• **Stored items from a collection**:
- - - - - - -

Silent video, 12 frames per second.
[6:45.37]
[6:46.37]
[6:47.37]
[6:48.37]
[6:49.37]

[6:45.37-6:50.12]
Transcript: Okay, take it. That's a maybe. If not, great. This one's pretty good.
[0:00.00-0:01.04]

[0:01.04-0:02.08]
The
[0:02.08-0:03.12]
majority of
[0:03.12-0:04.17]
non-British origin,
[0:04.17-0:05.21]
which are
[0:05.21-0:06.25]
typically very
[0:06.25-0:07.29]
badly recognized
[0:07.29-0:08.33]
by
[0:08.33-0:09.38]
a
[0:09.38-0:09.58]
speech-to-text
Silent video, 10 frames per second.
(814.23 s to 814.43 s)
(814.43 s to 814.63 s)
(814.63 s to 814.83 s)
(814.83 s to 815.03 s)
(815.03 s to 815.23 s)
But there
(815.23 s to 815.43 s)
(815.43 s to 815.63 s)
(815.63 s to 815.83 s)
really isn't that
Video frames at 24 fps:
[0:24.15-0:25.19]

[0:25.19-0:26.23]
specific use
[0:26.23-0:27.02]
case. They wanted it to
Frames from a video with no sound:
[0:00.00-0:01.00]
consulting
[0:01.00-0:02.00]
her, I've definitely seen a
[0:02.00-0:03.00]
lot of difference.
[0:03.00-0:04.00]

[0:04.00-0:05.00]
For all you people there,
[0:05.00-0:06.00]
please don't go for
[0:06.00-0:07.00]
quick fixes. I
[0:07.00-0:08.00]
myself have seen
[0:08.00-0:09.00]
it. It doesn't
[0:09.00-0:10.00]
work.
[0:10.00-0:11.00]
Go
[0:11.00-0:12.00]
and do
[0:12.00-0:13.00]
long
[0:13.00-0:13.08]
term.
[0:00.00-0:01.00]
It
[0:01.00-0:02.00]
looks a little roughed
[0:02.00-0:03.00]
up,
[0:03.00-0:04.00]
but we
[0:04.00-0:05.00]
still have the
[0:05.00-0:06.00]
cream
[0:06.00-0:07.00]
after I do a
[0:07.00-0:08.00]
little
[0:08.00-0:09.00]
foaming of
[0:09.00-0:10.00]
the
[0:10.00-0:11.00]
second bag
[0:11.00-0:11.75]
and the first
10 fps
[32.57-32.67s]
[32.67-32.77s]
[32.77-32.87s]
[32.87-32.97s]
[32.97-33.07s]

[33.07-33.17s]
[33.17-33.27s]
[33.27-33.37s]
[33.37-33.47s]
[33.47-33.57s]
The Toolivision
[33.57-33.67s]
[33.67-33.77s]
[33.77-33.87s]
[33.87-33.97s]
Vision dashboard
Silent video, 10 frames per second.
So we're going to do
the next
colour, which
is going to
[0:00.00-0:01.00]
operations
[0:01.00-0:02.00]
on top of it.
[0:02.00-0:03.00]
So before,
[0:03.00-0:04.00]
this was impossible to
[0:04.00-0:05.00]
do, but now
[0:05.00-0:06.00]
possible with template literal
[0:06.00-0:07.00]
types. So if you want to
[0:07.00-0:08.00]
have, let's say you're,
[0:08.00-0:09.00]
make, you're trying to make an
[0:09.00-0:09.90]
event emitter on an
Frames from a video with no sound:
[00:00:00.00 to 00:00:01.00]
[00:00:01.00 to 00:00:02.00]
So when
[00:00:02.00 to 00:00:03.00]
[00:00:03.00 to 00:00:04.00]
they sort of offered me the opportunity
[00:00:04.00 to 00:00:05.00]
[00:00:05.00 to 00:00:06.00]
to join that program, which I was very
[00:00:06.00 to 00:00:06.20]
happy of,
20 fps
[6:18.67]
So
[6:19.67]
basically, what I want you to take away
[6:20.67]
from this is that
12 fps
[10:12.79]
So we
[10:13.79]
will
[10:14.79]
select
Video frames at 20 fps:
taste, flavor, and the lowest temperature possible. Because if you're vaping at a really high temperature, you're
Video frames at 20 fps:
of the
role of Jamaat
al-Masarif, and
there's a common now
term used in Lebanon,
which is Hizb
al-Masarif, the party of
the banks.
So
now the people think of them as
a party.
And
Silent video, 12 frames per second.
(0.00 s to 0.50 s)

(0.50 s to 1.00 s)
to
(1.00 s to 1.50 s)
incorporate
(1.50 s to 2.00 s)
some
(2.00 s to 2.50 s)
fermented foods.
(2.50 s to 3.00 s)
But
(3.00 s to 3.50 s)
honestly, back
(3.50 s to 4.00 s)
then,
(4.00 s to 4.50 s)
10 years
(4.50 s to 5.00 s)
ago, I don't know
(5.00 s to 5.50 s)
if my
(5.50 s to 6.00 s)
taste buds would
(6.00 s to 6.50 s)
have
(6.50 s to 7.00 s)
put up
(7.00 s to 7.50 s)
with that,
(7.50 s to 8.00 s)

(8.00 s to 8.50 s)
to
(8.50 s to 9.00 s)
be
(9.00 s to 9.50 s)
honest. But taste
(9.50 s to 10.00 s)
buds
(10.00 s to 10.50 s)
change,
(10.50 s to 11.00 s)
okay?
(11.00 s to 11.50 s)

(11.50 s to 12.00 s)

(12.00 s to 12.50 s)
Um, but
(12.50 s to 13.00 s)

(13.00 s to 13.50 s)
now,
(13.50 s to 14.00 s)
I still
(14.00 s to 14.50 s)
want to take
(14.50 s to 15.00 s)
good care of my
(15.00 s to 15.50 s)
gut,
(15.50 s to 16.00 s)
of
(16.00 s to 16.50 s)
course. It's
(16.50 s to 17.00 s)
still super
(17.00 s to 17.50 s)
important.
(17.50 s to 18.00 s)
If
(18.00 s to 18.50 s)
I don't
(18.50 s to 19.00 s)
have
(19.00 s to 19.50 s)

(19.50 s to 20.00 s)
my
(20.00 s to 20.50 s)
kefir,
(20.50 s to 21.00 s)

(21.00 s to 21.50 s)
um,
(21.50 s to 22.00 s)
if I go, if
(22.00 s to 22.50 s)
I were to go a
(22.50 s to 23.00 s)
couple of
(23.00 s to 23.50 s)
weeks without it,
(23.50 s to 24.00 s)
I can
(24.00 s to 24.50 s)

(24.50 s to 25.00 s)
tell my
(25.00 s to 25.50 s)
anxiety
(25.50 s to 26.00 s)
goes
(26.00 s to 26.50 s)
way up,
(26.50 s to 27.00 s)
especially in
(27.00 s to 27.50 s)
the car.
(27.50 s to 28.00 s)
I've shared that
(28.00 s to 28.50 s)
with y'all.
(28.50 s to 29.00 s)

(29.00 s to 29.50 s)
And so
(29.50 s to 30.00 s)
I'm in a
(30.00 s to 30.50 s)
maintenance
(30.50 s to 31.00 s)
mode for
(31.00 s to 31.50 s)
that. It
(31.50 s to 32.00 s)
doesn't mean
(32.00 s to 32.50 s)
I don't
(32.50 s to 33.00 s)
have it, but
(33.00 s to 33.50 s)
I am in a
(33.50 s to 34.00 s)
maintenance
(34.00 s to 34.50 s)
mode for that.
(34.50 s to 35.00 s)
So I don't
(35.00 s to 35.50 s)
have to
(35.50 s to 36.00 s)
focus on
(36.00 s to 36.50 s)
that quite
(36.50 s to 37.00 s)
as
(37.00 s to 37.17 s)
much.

- - - - - - -

• **TASK ITEM**:
The entries are to be duplicated exactly, with nothing changed.

• **RESPONSE AREA**:
Silent video, 12 frames per second.
[6:45.37]
[6:46.37]
[6:47.37]
[6:48.37]
[6:49.37]

[6:45.37-6:50.12]
Transcript: Okay, take it. That's a maybe. If not, great. This one's pretty good.
[0:00.00-0:01.04]

[0:01.04-0:02.08]
The
[0:02.08-0:03.12]
majority of
[0:03.12-0:04.17]
non-British origin,
[0:04.17-0:05.21]
which are
[0:05.21-0:06.25]
typically very
[0:06.25-0:07.29]
badly recognized
[0:07.29-0:08.33]
by
[0:08.33-0:09.38]
a
[0:09.38-0:09.58]
speech-to-text
Silent video, 10 frames per second.
(814.23 s to 814.43 s)
(814.43 s to 814.63 s)
(814.63 s to 814.83 s)
(814.83 s to 815.03 s)
(815.03 s to 815.23 s)
But there
(815.23 s to 815.43 s)
(815.43 s to 815.63 s)
(815.63 s to 815.83 s)
really isn't that
Video frames at 24 fps:
[0:24.15-0:25.19]

[0:25.19-0:26.23]
specific use
[0:26.23-0:27.02]
case. They wanted it to
Frames from a video with no sound:
[0:00.00-0:01.00]
consulting
[0:01.00-0:02.00]
her, I've definitely seen a
[0:02.00-0:03.00]
lot of difference.
[0:03.00-0:04.00]

[0:04.00-0:05.00]
For all you people there,
[0:05.00-0:06.00]
please don't go for
[0:06.00-0:07.00]
quick fixes. I
[0:07.00-0:08.00]
myself have seen
[0:08.00-0:09.00]
it. It doesn't
[0:09.00-0:10.00]
work.
[0:10.00-0:11.00]
Go
[0:11.00-0:12.00]
and do
[0:12.00-0:13.00]
long
[0:13.00-0:13.08]
term.
[0:00.00-0:01.00]
It
[0:01.00-0:02.00]
looks a little roughed
[0:02.00-0:03.00]
up,
[0:03.00-0:04.00]
but we
[0:04.00-0:05.00]
still have the
[0:05.00-0:06.00]
cream
[0:06.00-0:07.00]
after I do a
[0:07.00-0:08.00]
little
[0:08.00-0:09.00]
foaming of
[0:09.00-0:10.00]
the
[0:10.00-0:11.00]
second bag
[0:11.00-0:11.75]
and the first
10 fps
[32.57-32.67s]
[32.67-32.77s]
[32.77-32.87s]
[32.87-32.97s]
[32.97-33.07s]

[33.07-33.17s]
[33.17-33.27s]
[33.27-33.37s]
[33.37-33.47s]
[33.47-33.57s]
The Toolivision
[33.57-33.67s]
[33.67-33.77s]
[33.77-33.87s]
[33.87-33.97s]
Vision dashboard
Silent video, 10 frames per second.
So we're going to do
the next
colour, which
is going to
[0:00.00-0:01.00]
operations
[0:01.00-0:02.00]
on top of it.
[0:02.00-0:03.00]
So before,
[0:03.00-0:04.00]
this was impossible to
[0:04.00-0:05.00]
do, but now
[0:05.00-0:06.00]
possible with template literal
[0:06.00-0:07.00]
types. So if you want to
[0:07.00-0:08.00]
have, let's say you're,
[0:08.00-0:09.00]
make, you're trying to make an
[0:09.00-0:09.90]
event emitter on an
Frames from a video with no sound:
[00:00:00.00 to 00:00:01.00]
[00:00:01.00 to 00:00:02.00]
So when
[00:00:02.00 to 00:00:03.00]
[00:00:03.00 to 00:00:04.00]
they sort of offered me the opportunity
[00:00:04.00 to 00:00:05.00]
[00:00:05.00 to 00:00:06.00]
to join that program, which I was very
[00:00:06.00 to 00:00:06.20]
happy of,
20 fps
[6:18.67]
So
[6:19.67]
basically, what I want you to take away
[6:20.67]
from this is that
12 fps
[10:12.79]
So we
[10:13.79]
will
[10:14.79]
select
Video frames at 20 fps:
taste, flavor, and the lowest temperature possible. Because if you're vaping at a really high temperature, you're
Video frames at 20 fps:
of the
role of Jamaat
al-Masarif, and
there's a common now
term used in Lebanon,
which is Hizb
al-Masarif, the party of
the banks.
So
now the people think of them as
a party.
And
Silent video, 12 frames per second.
(0.00 s to 0.50 s)

(0.50 s to 1.00 s)
to
(1.00 s to 1.50 s)
incorporate
(1.50 s to 2.00 s)
some
(2.00 s to 2.50 s)
fermented foods.
(2.50 s to 3.00 s)
But
(3.00 s to 3.50 s)
honestly, back
(3.50 s to 4.00 s)
then,
(4.00 s to 4.50 s)
10 years
(4.50 s to 5.00 s)
ago, I don't know
(5.00 s to 5.50 s)
if my
(5.50 s to 6.00 s)
taste buds would
(6.00 s to 6.50 s)
have
(6.50 s to 7.00 s)
put up
(7.00 s to 7.50 s)
with that,
(7.50 s to 8.00 s)

(8.00 s to 8.50 s)
to
(8.50 s to 9.00 s)
be
(9.00 s to 9.50 s)
honest. But taste
(9.50 s to 10.00 s)
buds
(10.00 s to 10.50 s)
change,
(10.50 s to 11.00 s)
okay?
(11.00 s to 11.50 s)

(11.50 s to 12.00 s)

(12.00 s to 12.50 s)
Um, but
(12.50 s to 13.00 s)

(13.00 s to 13.50 s)
now,
(13.50 s to 14.00 s)
I still
(14.00 s to 14.50 s)
want to take
(14.50 s to 15.00 s)
good care of my
(15.00 s to 15.50 s)
gut,
(15.50 s to 16.00 s)
of
(16.00 s to 16.50 s)
course. It's
(16.50 s to 17.00 s)
still super
(17.00 s to 17.50 s)
important.
(17.50 s to 18.00 s)
If
(18.00 s to 18.50 s)
I don't
(18.50 s to 19.00 s)
have
(19.00 s to 19.50 s)

(19.50 s to 20.00 s)
my
(20.00 s to 20.50 s)
kefir,
(20.50 s to 21.00 s)

(21.00 s to 21.50 s)
um,
(21.50 s to 22.00 s)
if I go, if
(22.00 s to 22.50 s)
I were to go a
(22.50 s to 23.00 s)
couple of
(23.00 s to 23.50 s)
weeks without it,
(23.50 s to 24.00 s)
I can
(24.00 s to 24.50 s)

(24.50 s to 25.00 s)
tell my
(25.00 s to 25.50 s)
anxiety
(25.50 s to 26.00 s)
goes
(26.00 s to 26.50 s)
way up,
(26.50 s to 27.00 s)
especially in
(27.00 s to 27.50 s)
the car.
(27.50 s to 28.00 s)
I've shared that
(28.00 s to 28.50 s)
with y'all.
(28.50 s to 29.00 s)

(29.00 s to 29.50 s)
And so
(29.50 s to 30.00 s)
I'm in a
(30.00 s to 30.50 s)
maintenance
(30.50 s to 31.00 s)
mode for
(31.00 s to 31.50 s)
that. It
(31.50 s to 32.00 s)
doesn't mean
(32.00 s to 32.50 s)
I don't
(32.50 s to 33.00 s)
have it, but
(33.00 s to 33.50 s)
I am in a
(33.50 s to 34.00 s)
maintenance
(34.00 s to 34.50 s)
mode for that.
(34.50 s to 35.00 s)
So I don't
(35.00 s to 35.50 s)
have to
(35.50 s to 36.00 s)
focus on
(36.00 s to 36.50 s)
that quite
(36.50 s to 37.00 s)
as
(37.00 s to 37.17 s)
much.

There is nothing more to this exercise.